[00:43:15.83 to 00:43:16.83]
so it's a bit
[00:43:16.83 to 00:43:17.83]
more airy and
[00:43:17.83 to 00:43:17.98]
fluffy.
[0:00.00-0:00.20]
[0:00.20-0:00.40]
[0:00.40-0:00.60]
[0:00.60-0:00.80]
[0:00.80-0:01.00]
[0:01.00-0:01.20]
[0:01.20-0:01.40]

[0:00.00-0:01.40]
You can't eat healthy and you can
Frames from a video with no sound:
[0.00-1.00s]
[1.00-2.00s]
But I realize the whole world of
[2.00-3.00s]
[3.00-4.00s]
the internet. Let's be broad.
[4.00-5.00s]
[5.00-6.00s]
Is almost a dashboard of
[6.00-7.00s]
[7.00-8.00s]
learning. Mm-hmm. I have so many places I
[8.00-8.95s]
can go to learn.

Assignment → Reproduce each line of the material exactly as given.

Answer below →
[00:43:15.83 to 00:43:16.83]
so it's a bit
[00:43:16.83 to 00:43:17.83]
more airy and
[00:43:17.83 to 00:43:17.98]
fluffy.
[0:00.00-0:00.20]
[0:00.20-0:00.40]
[0:00.40-0:00.60]
[0:00.60-0:00.80]
[0:00.80-0:01.00]
[0:01.00-0:01.20]
[0:01.20-0:01.40]

[0:00.00-0:01.40]
You can't eat healthy and you can
Frames from a video with no sound:
[0.00-1.00s]
[1.00-2.00s]
But I realize the whole world of
[2.00-3.00s]
[3.00-4.00s]
the internet. Let's be broad.
[4.00-5.00s]
[5.00-6.00s]
Is almost a dashboard of
[6.00-7.00s]
[7.00-8.00s]
learning. Mm-hmm. I have so many places I
[8.00-8.95s]
can go to learn.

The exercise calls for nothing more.